Створки люка стали медленно открываться, и все сошли на землю.
— Дыши, дыши, сынок! — говорил отец. — Сейчас всё будет хорошо. Ведь мы дома, в Москве! Дыши на здоровье.
И Санёк дышал, дышал, и в самом деле ему сделалось лучше.
— Вот видишь, уже улыбается, — сказал отец маме. — Всё будет хорошо. И мы ещё увидим небо в алмазах. Не волнуйся. И не надо плакать. Он — стойкий солдат. Ты ведь солдат?
Санёк от слабости говорить ещё не мог и только кивнул. Отцовы слова доходили до него, как через подушку.
Все стали благодарить лётчиков, прощаться и желать друг другу удачи.
Отец, пожимая руку Ширяшкина, вдруг спросил:
— Скажите, сколько вам лет?
— Скоро будет восемнадцать, — ответил тот солидно.
— О господи! Совсем дитя!
— Вот ещё! — покраснел Ширяшкин. — Никакое не дитя, если призвали. И я поеду дальше.
— Меня военная форма сбила с толку, — пробормотал отец. — Я думал, ты старше, и даже порой злился на твои шуточки.
— Ничего. Я не обижаюсь.
Ширяшкин присел перед Саньком на корточки и протянул руку.
— Жму вашу руку, Степаныч, как солдат солдату.
— Детский сад! — усмехнулся отец. — Чистый детский сад!
— Ну, ещё раз до свидания, товарищи! — сказал Ширяшкин, поднимаясь. — Всего вам доброго.

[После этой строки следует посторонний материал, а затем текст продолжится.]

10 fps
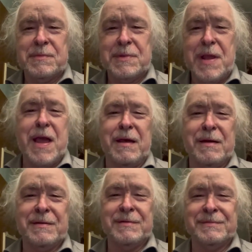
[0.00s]

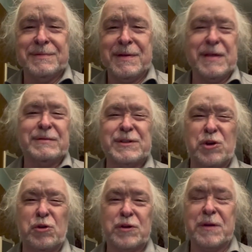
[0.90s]
think I'll just
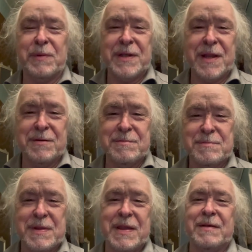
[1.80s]
go to bed now.
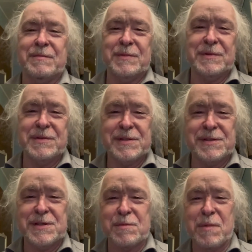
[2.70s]
Yeah, this is
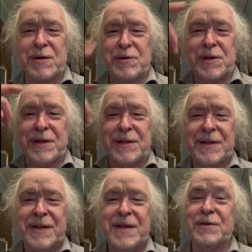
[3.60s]
just a minor little,
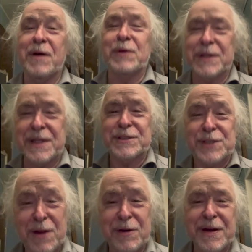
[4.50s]
I'm going to take a
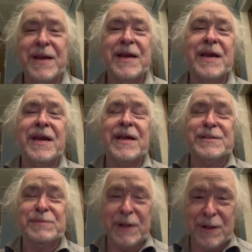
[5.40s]
shower. It's
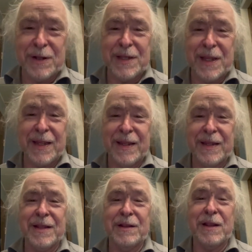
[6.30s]
been a long day,
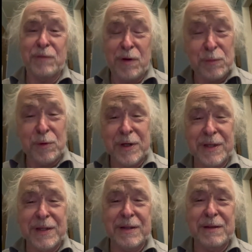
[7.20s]
a lot of hard work,
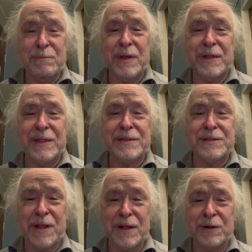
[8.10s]
but it's a
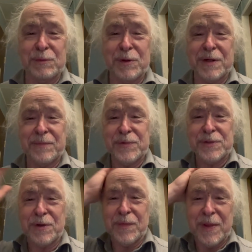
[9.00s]
lot of good work.
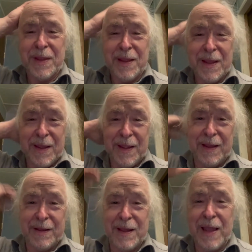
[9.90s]
So, yeah,
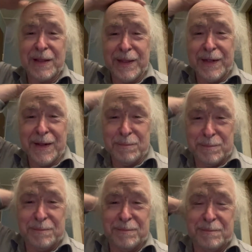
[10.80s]
I clean up
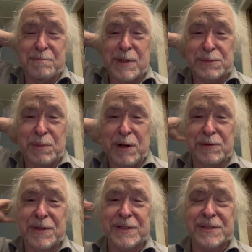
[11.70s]
much better
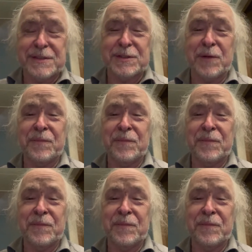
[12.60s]
than this. So,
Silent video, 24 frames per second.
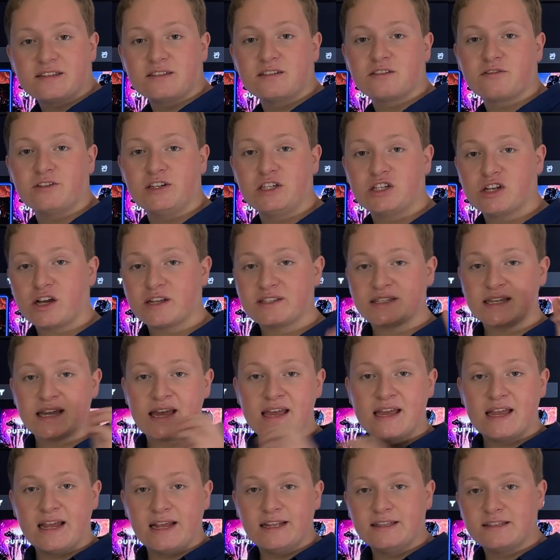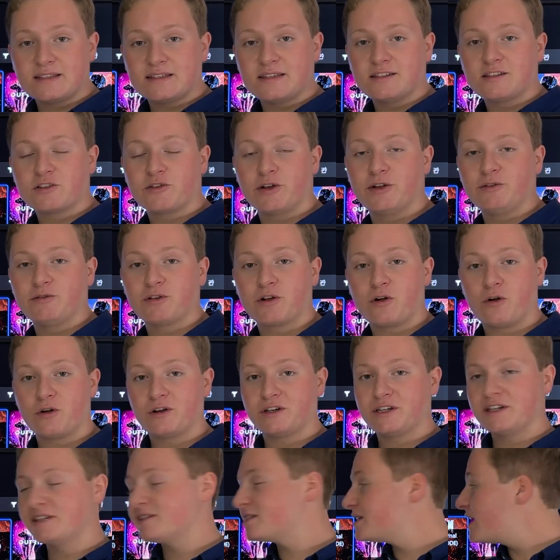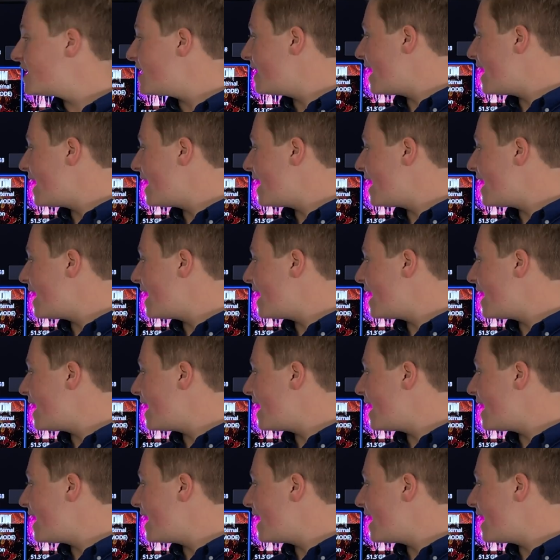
screenshots, instant screen recordings,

Будьте здоровы и не кашляйте.
— От всей души желаю тебе выжить, — произнёс отец.
— Вам тоже.
А солдатскую смекалку Ширяшкин всё-таки проявил — раздал всю рыбу. И себе взял одного сазанчика.
Санёк глядел на удаляющегося фронтового друга с рыбой, завёрнутой в газету, и махал ему рукой. Тот шёл и рыба в ответ помахивала хвостом. Саньку жалко было расставаться с Ширяшкиным, он чуть не плакал. Неужели никогда в жизни им не доведётся встретиться? Неужели он никогда не пожмёт его руку, как солдат солдату? Вдруг его убьют? Издали он казался совсем маленьким, худым и ушастым. Санёк все махал и махал.
— Детский сад, чистый детский сад! — проговорил отец, глядя на удаляющегося Ширяшкина. Потом повернулся к Саньку и сказал:
— Это, товарищи, и есть завод. Здесь клепают самолёты, а также проводят ремонт авиационной техники. Из алюминиевых отходов штампуют солдатские ложки.
— Значит, мы летели на неисправном самолёте? — спросила мама. — И могли не долететь?
— Могли не долететь и на исправном, — невесело усмехнулся отец. — Да и что теперь об этом толковать! Ведь долетели. Кстати, и тут мы встречались с фашистами. К счастью, это была эскадрилья бомбардировщиков. Гоняться за нами и ломать строй им не было никакого смысла.
Ширяшкин скрылся за углом серого строения. Ушёл, как из жизни.
Санёк повернулся и остолбенел — перед его глазами простиралось огромное поле, сплошь усеянное обломками аэропланов. Из земли торчали самолётные хвосты, искорёженные фюзеляжи, крылья с ободранной обшивкой и просто обшивка, колёса и кабины без стёкол. Конца-края не было этому авиационному кладбищу. И на всех самолётах красные звёзды. Санёк искал хоть один с крестами и свастиками — и не находил. А потом увидел бомбардировщик, на котором летели, только изуродованный и с разбитым остеклением кабины. У него была обшивка того же цвета и красные звёзды, обведённые белым.
— Ты что? — спросила мама.
Санёк молча показал на самолёт.
— Да, как наш, — вздохнула она и отвернулась.
— Сюда привозят сбитые самолёты, — объяснил отец. — Потом переплавляют и делают новые.
— Привозят, отмывают от крови и переплавляют? — спросила мама и поглядела на отца так, будто он в чём-то виноват.
Отец промолчал.
— А где фашистские самолёты? — спросил Санёк.
— Они, понимаешь ли… как бы тебе объяснить? Есть другое кладбище — там они. Оно не меньше этого.
— Пойдём поглядим, — попросил Санёк. Ему во что бы то ни стало хотелось убедиться, что сбивают не только русских.
— Поглядим, сынок. Потом поглядим. Не сейчас. Всё равно победа будет за нами.
Это было самое тяжёлое время для нас. Фашистские бронированные дивизии двигались на Сталинград и Кавказ. До конца войны было очень далеко. И ещё многим молодым людям, русским и германским, суждено будет лечь в землю… Да будут прокляты все войны и те, кто их затевает!